City won’t get funds for new breakwaters
The city of Dunkirk thought it had federal funding for offshore breakwaters to protect Lakefront Boulevard. However, the money floated off on another current.
The Army Corps of Engineers scooped up the $4.75 million appropriation for the breakwaters and redirected it to a project fixing Dunkirk’s existing Lake Erie breakwall. Vince DeJoy, Dunkirk’s planning and development coordinator, gave the news during a city Economic Development Committee meeting last week.
The OBSERVER reported in August that Sen. Charles Schumer had managed to get the breakwater money appropriated in a federal spending bill.
“We’re trying again,” DeJoy said. Earmark requests are going out to Schumer again, and the city is trying to get Rep. Nick Langworthy on board, as well.
DeJoy showed the latest drawing of the proposed breakwaters, one of many such renderings seen over the years. He called it “not for publication.”
It depicted a series of curved and T-shaped breakwaters — quite unlike the straight breakwaters seen in previous drawings and currently in place on the west side of Presque Isle State Park in Erie, Pa.
The city is hoping to get money for breakwaters along Lakefront Boulevard from the Main Street beach to Serval Street.

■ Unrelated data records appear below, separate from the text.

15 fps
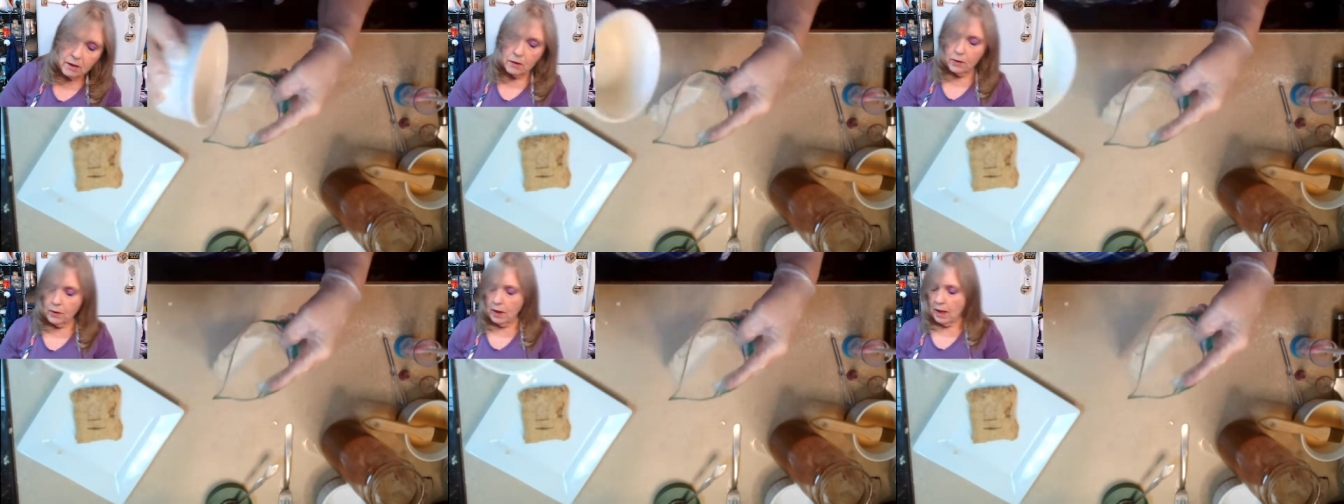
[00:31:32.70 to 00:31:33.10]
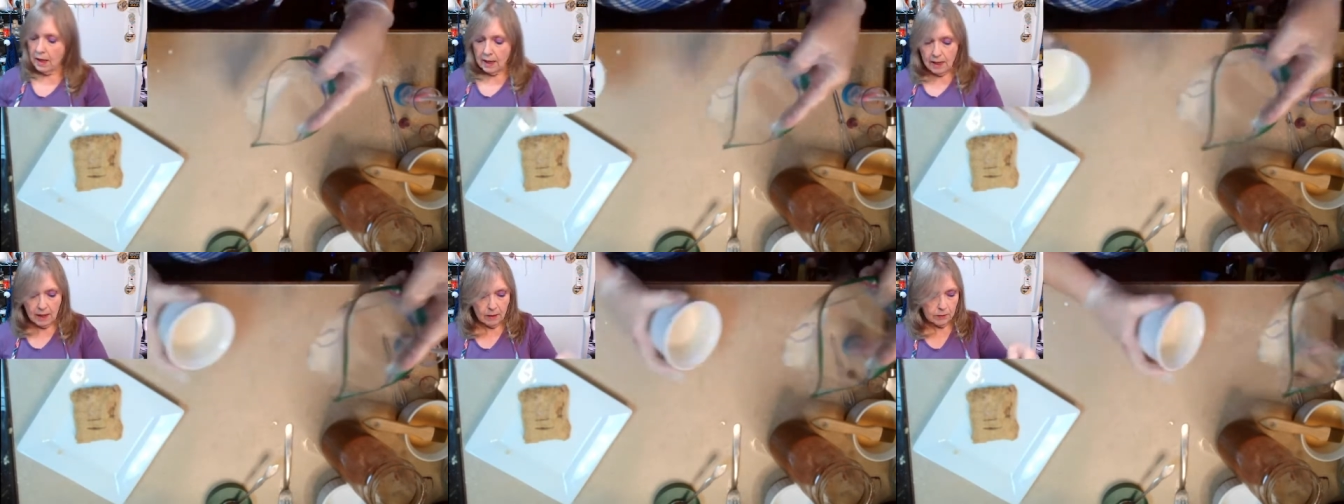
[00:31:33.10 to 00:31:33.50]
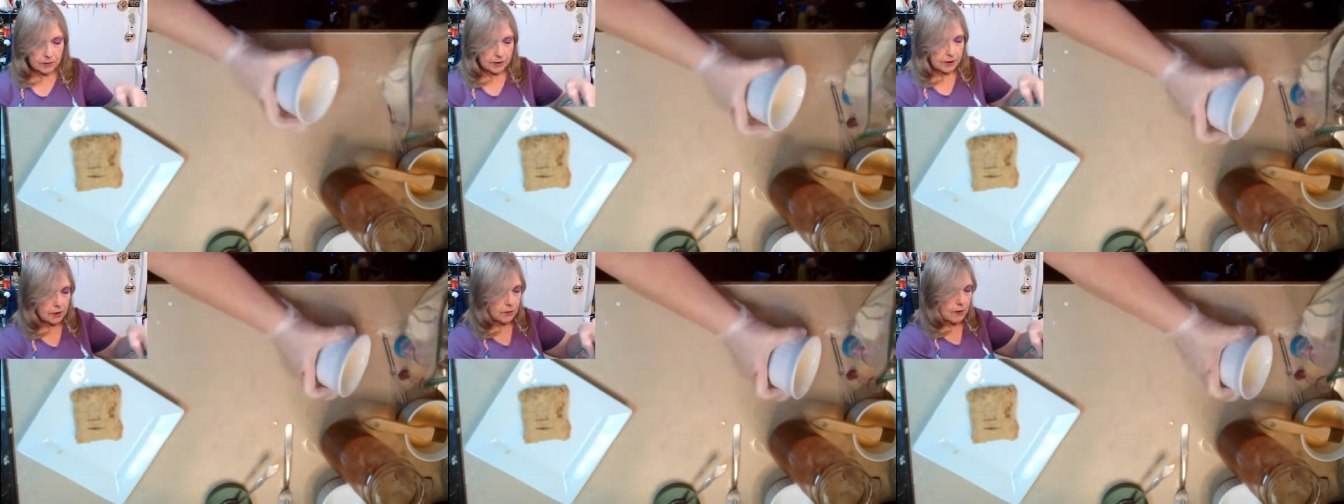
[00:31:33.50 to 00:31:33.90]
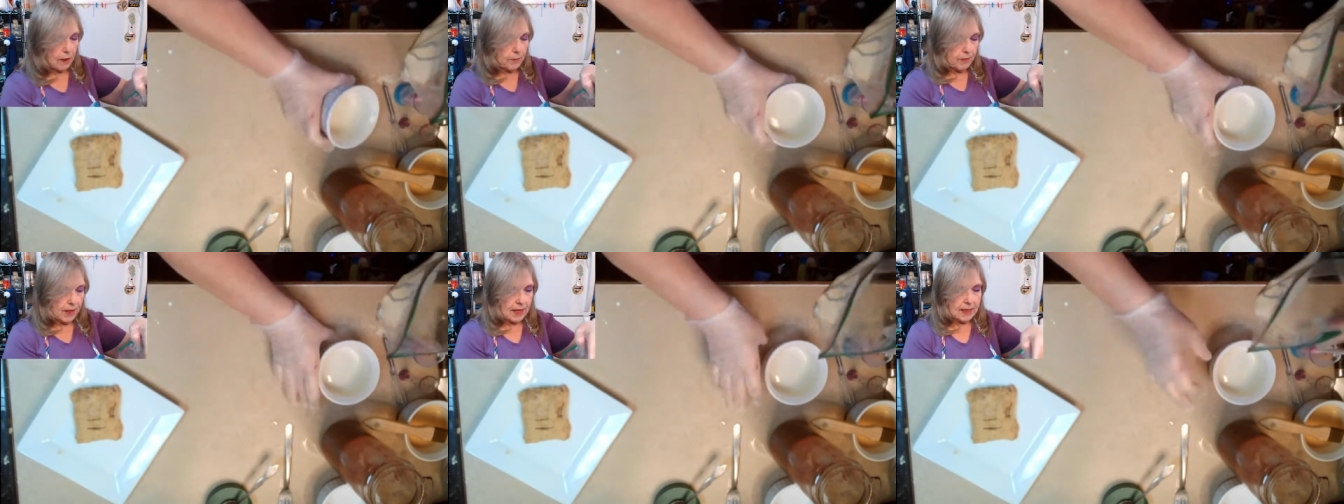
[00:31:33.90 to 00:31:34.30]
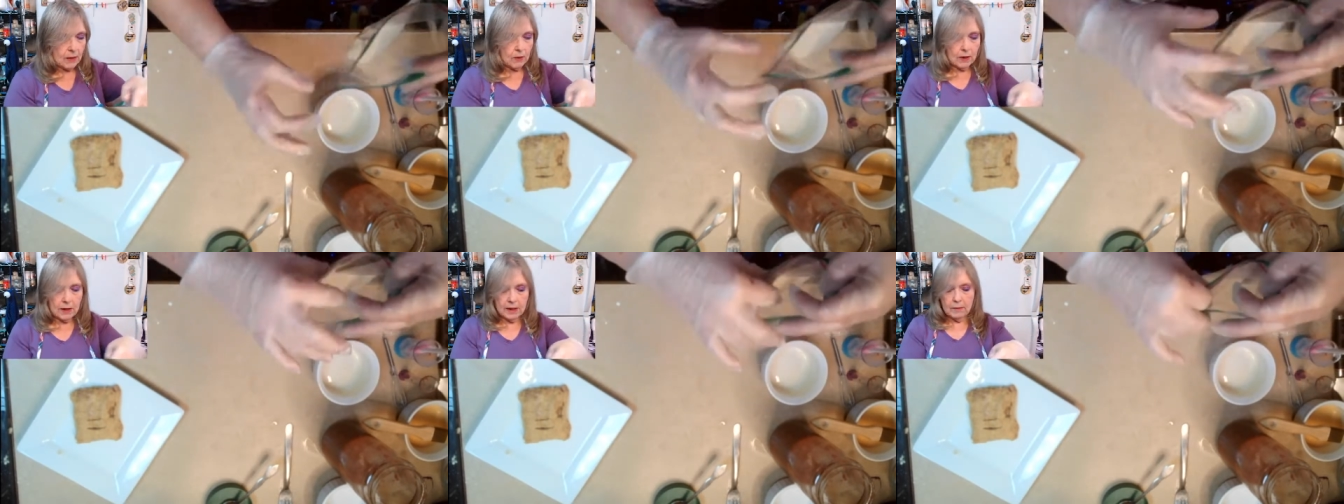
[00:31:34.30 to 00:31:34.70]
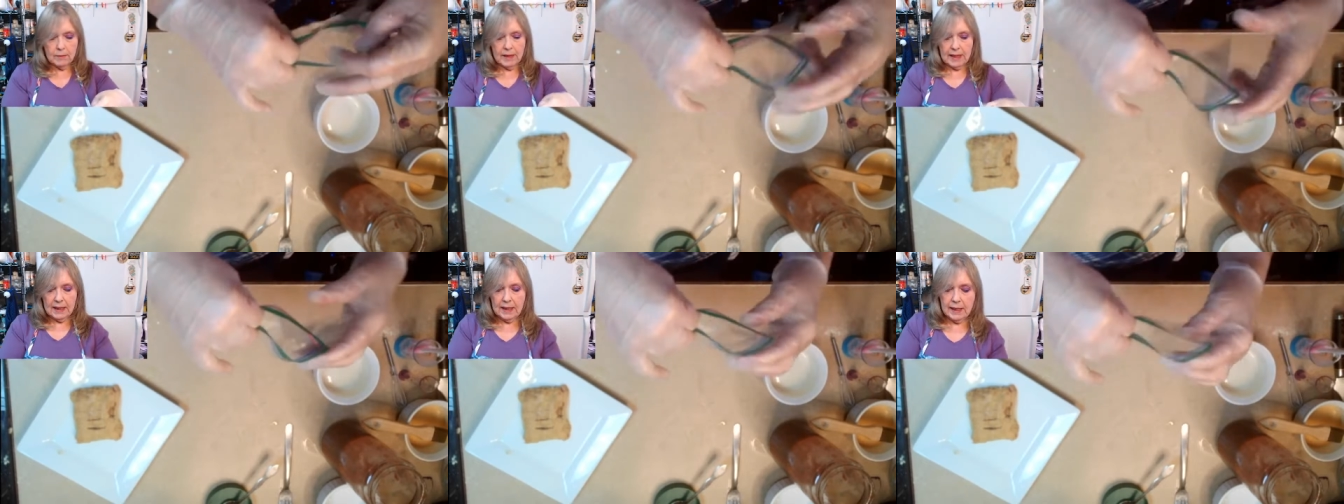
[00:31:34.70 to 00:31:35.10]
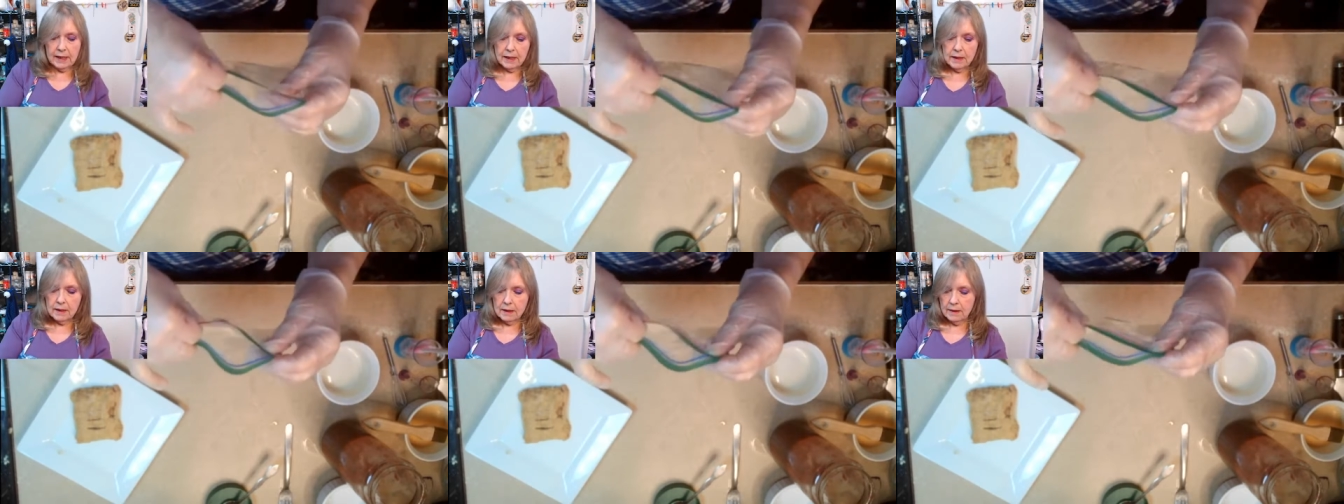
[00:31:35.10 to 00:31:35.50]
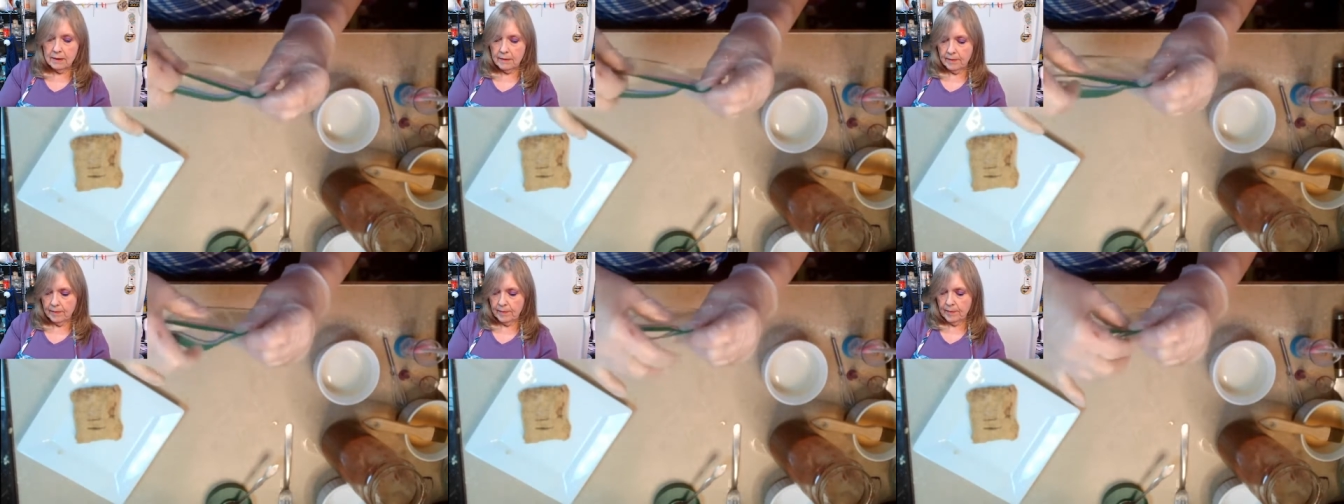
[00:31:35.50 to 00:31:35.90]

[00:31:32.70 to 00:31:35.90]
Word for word: Okay, I will scrape that out a little bit later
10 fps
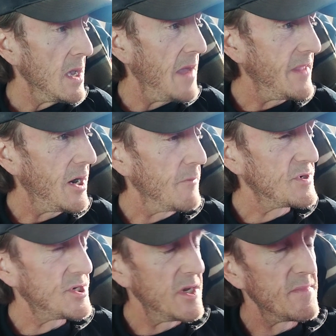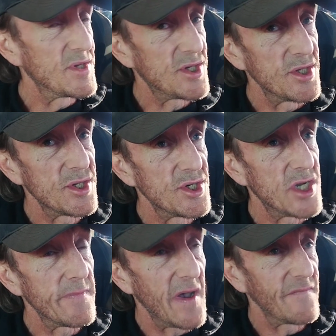And then I rescinded my
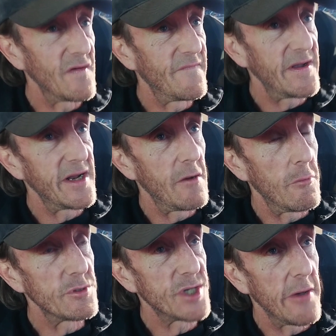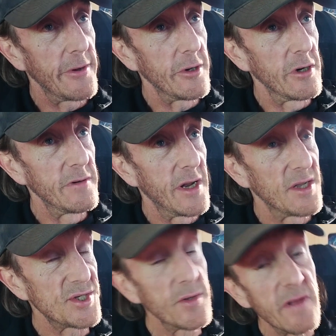citizenship after I figured out what was going on, and I
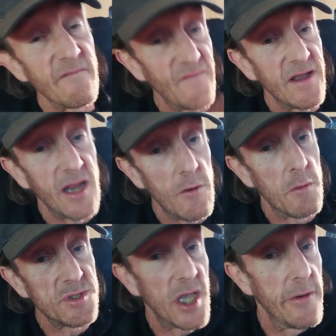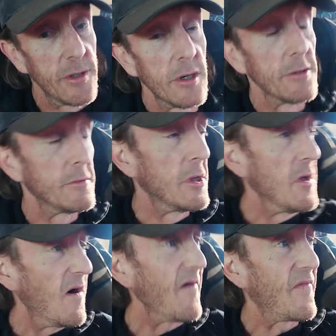still hadn't figured out what was going on.
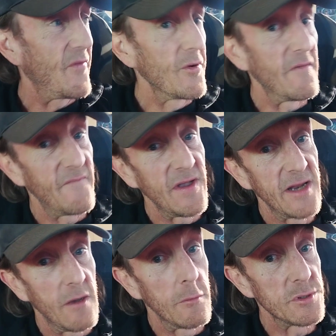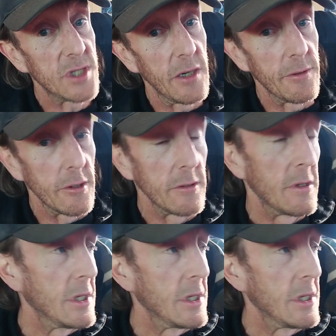I thought I figured out what was going on.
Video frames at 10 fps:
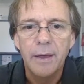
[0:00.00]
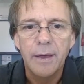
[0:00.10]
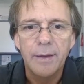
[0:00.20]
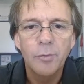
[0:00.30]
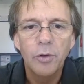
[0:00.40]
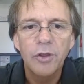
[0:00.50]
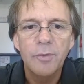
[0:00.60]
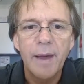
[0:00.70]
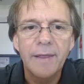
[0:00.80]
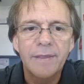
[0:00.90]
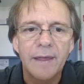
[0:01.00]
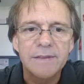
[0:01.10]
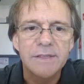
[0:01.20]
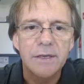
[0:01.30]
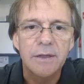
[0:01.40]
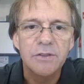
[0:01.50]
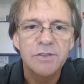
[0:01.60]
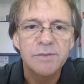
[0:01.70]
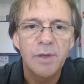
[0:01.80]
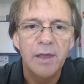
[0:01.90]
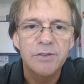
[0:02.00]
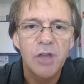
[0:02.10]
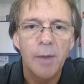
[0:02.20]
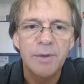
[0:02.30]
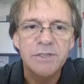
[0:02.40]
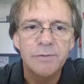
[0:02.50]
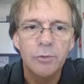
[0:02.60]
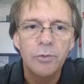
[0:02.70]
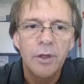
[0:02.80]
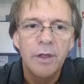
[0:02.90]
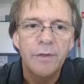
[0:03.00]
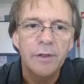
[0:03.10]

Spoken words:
Now, the smaller you make that time interval,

That is just “Phase 1”; city planners want the breakwalls eventually installed all the way to Wright Park beach.
The goal with the breakwaters is to create “a living shoreline designed to capture sediment as it’s transported,” DeJoy said. They are supposed to help protect the boulevard, the beaches, and nearby city homes and infrastructure from the worst of Lake Erie’s infamous storms, he said.
Dunkirk officials have discussed the breakwaters for many years. According to city Councilmember Nancy Nichols, they’ve talked about them since at least 1992.